▸ Recorded data
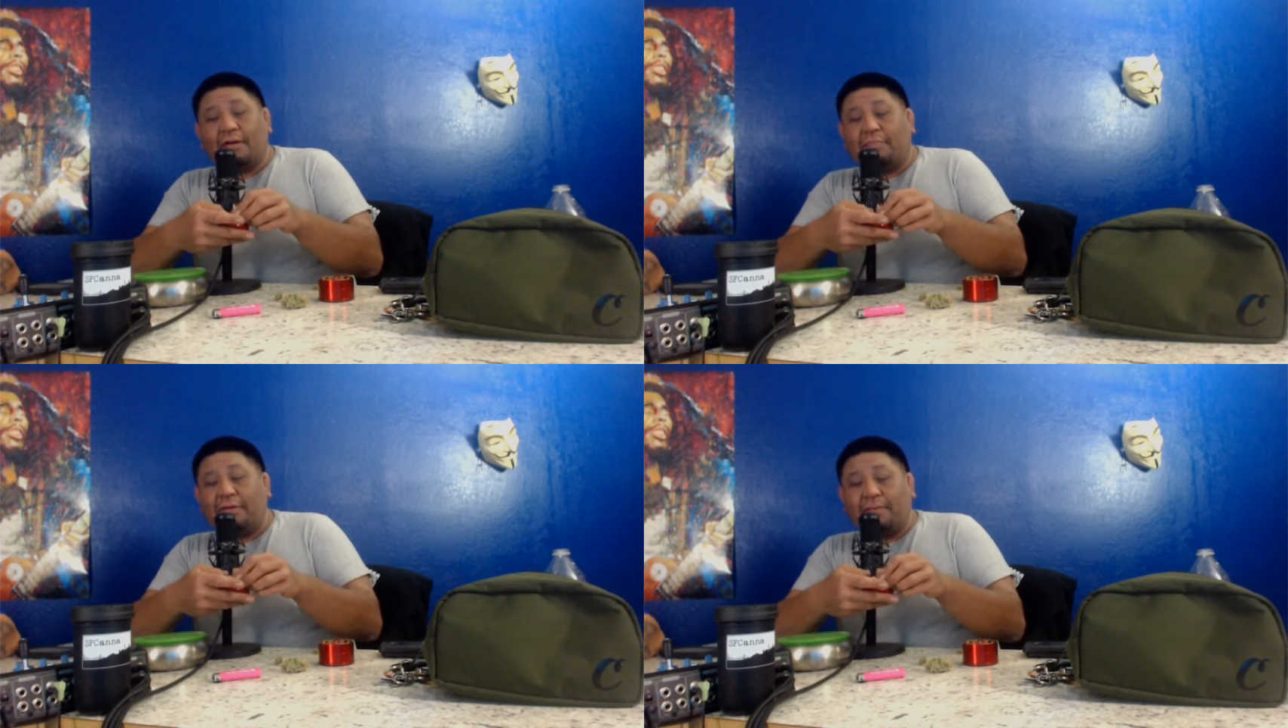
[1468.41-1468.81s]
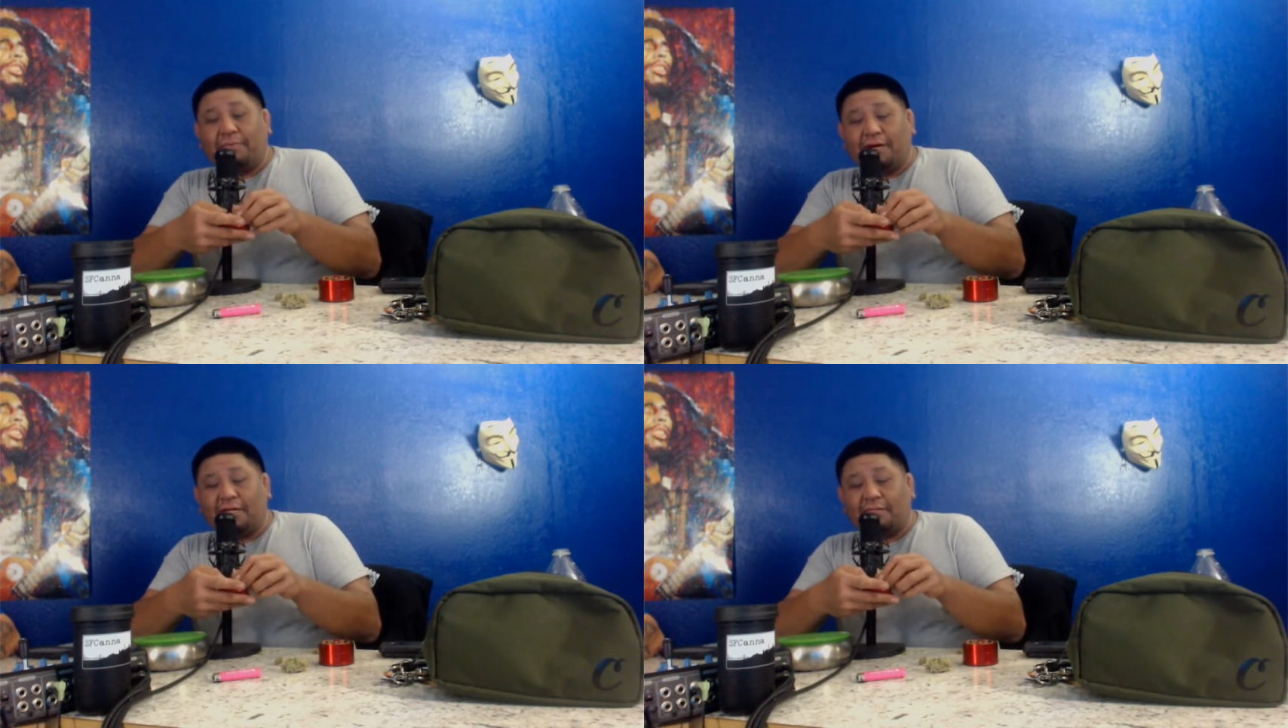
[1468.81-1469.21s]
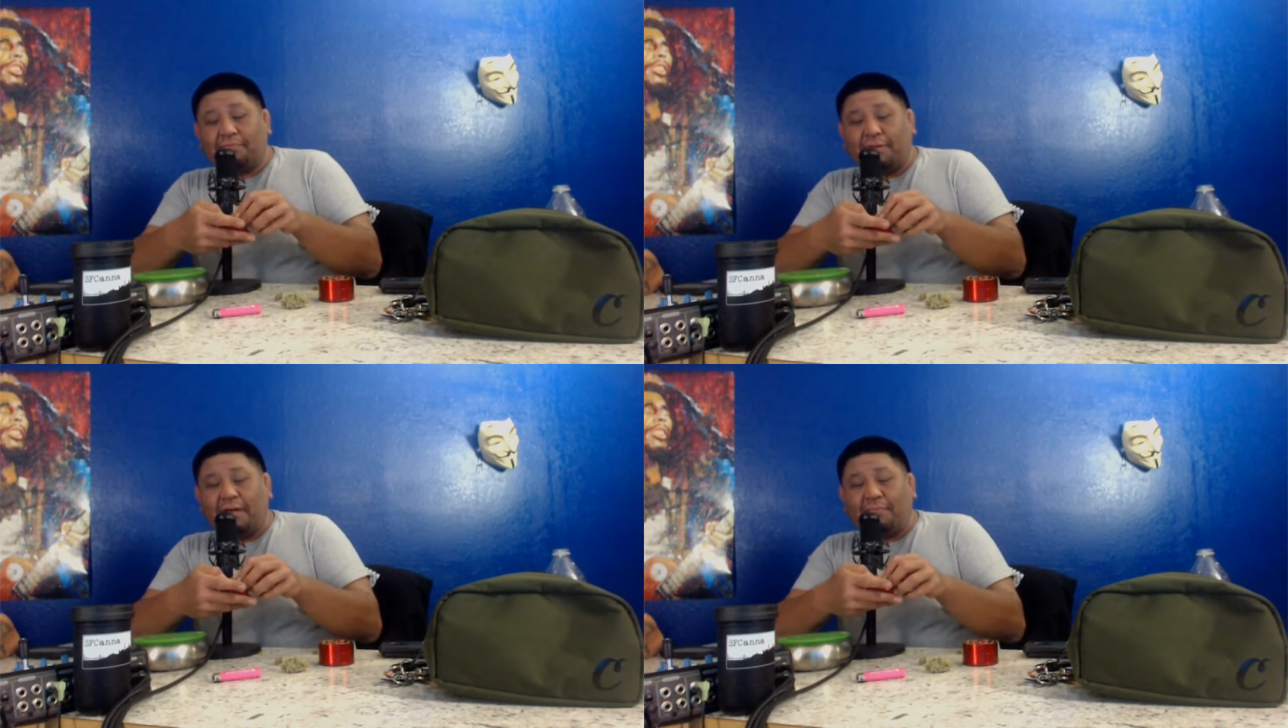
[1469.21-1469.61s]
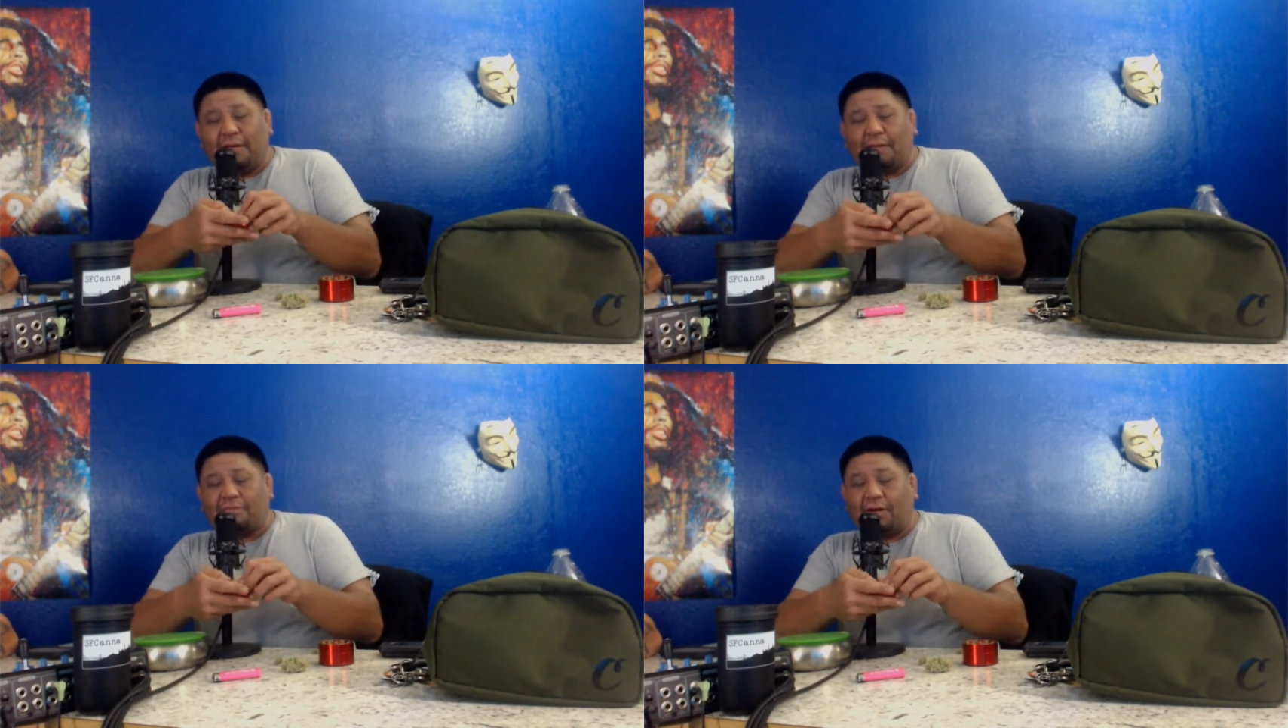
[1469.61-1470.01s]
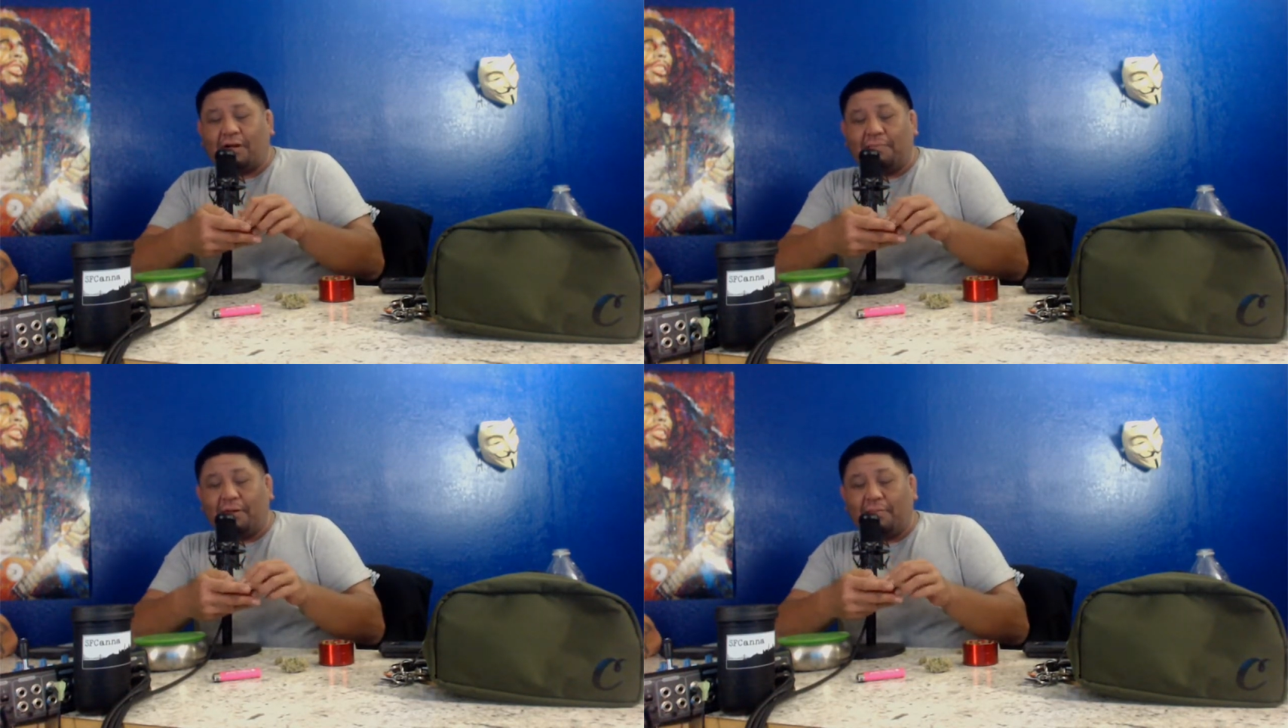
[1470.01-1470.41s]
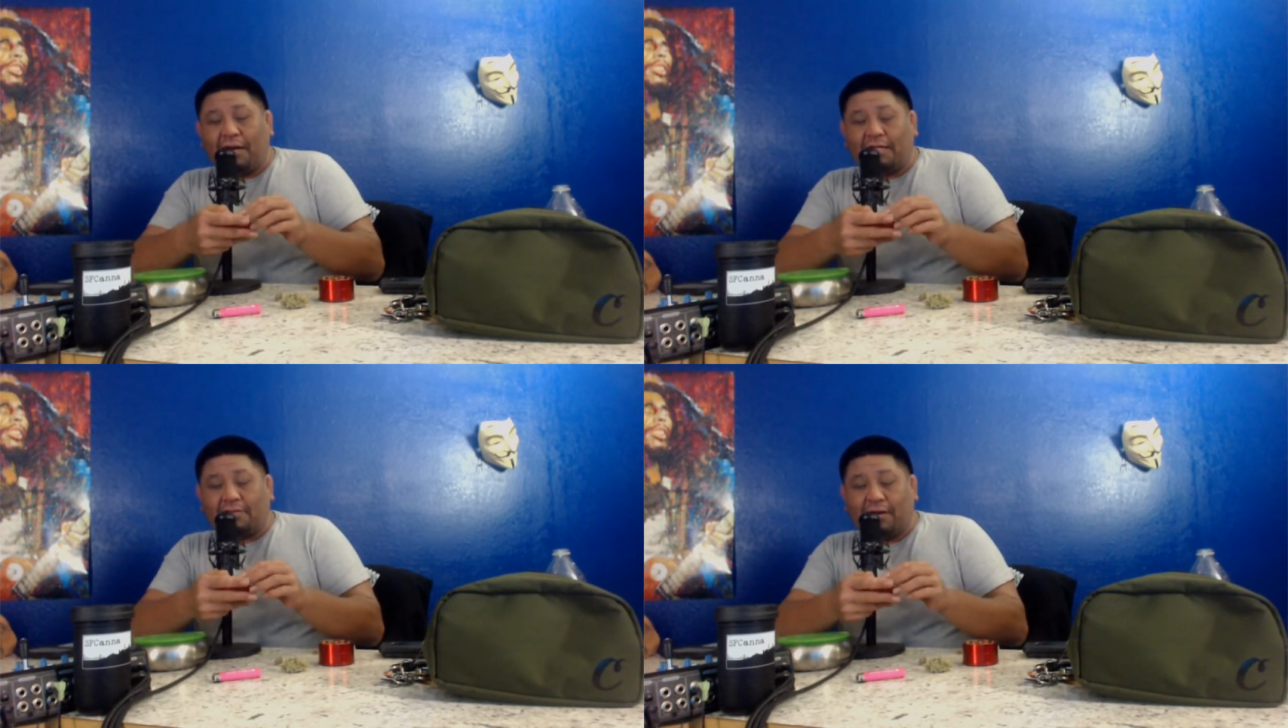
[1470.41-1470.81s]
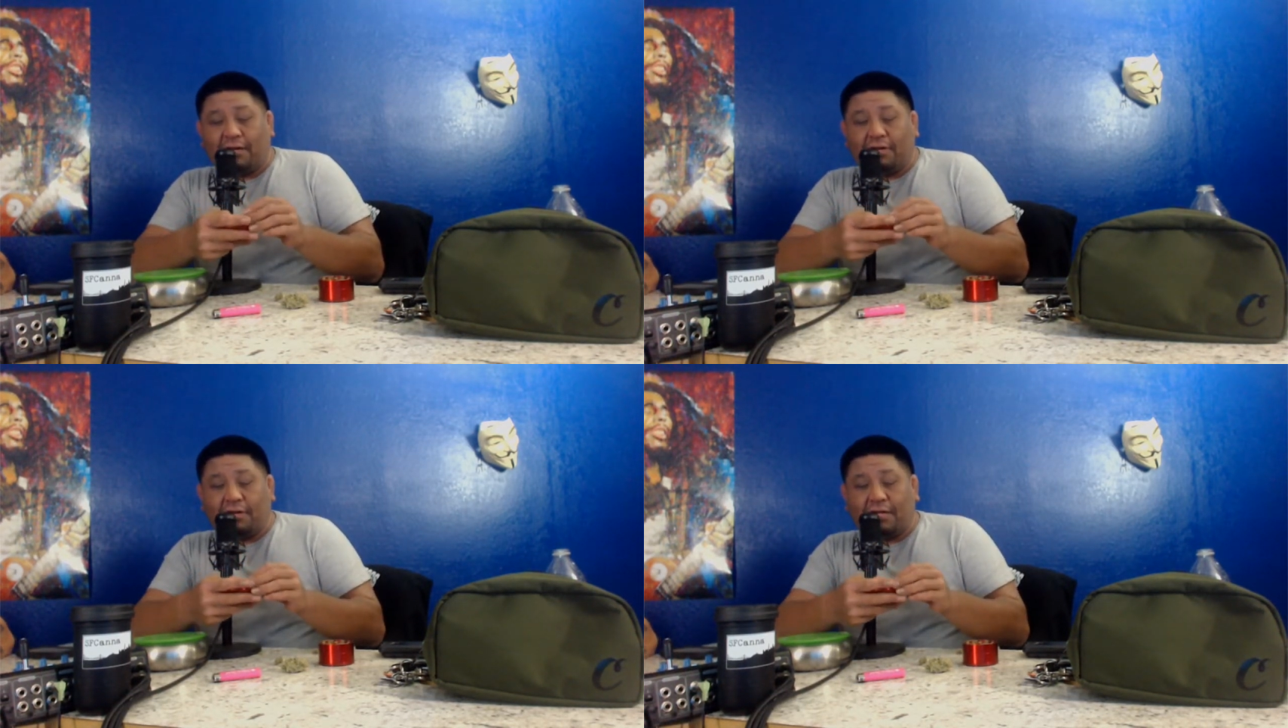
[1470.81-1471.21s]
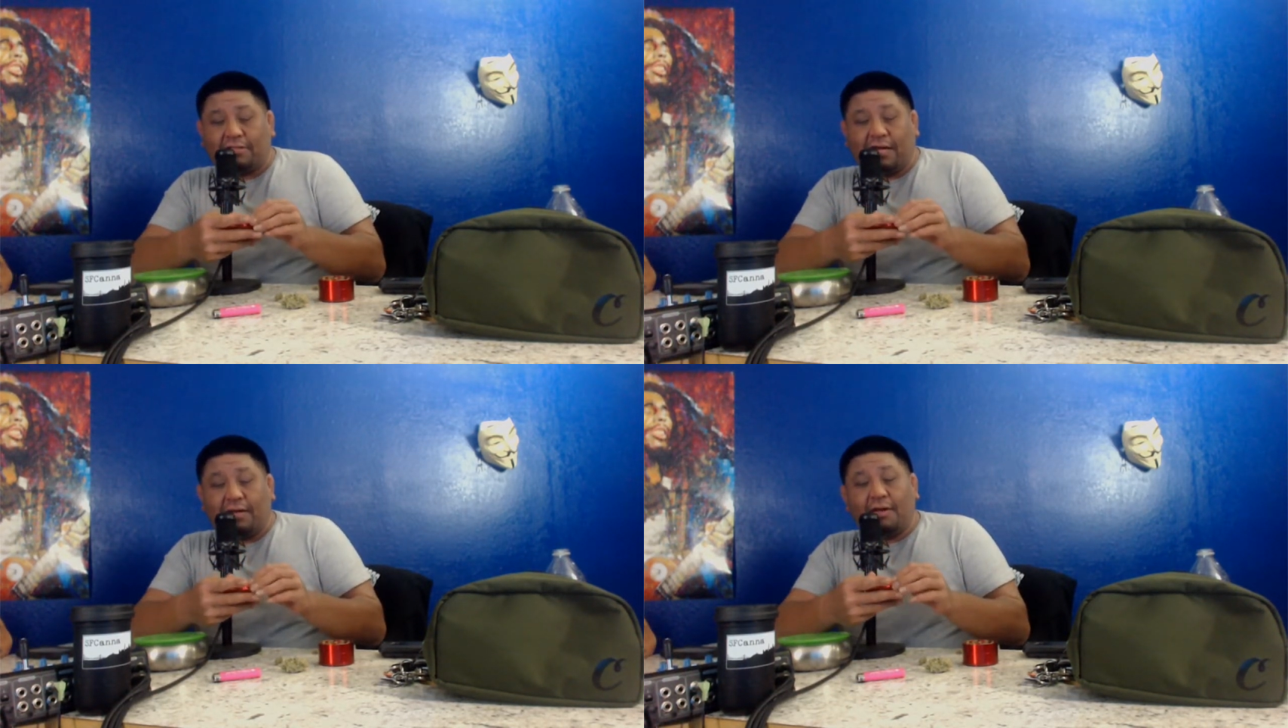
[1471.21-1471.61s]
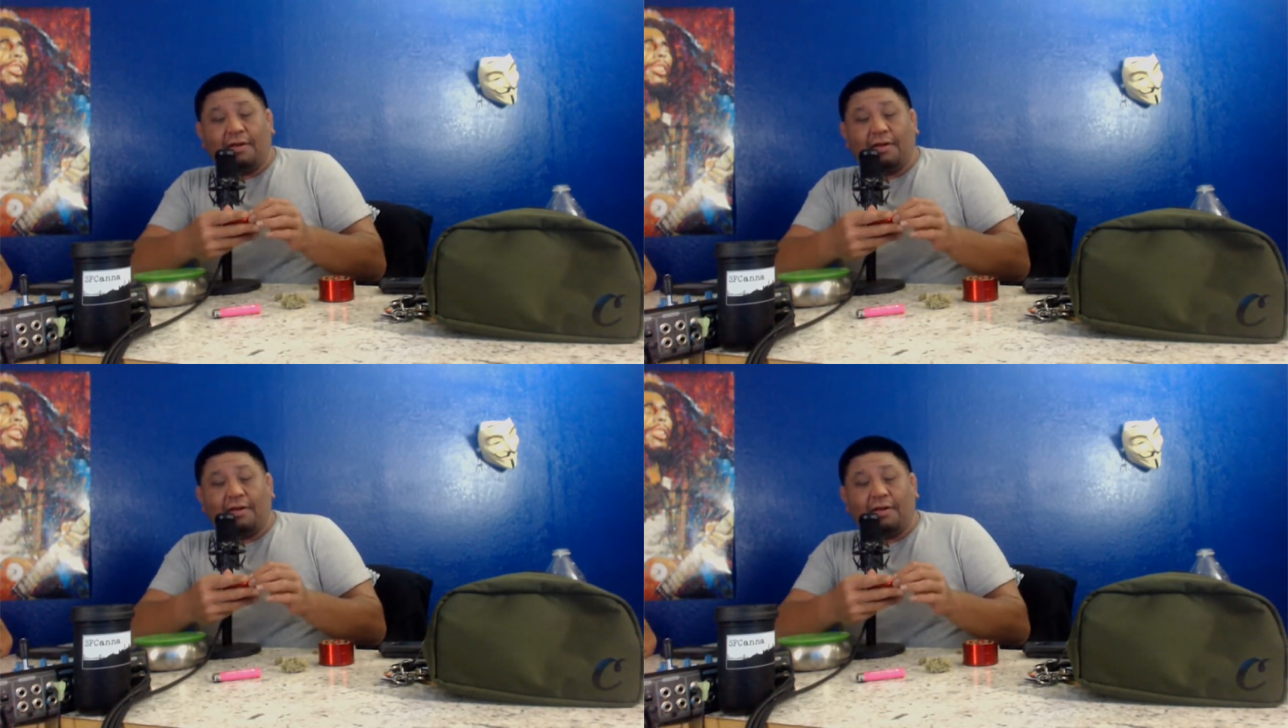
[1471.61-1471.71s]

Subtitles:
B minus grade cookies that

▸ WORK INSTRUCTIONS
The records above are to be quoted exactly, with all pictures left out.

▸ SOLUTION TO THIS EXERCISE
[1468.41-1468.81s]
[1468.81-1469.21s]
[1469.21-1469.61s]
[1469.61-1470.01s]
[1470.01-1470.41s]
[1470.41-1470.81s]
[1470.81-1471.21s]
[1471.21-1471.61s]
[1471.61-1471.71s]

Subtitles:
B minus grade cookies that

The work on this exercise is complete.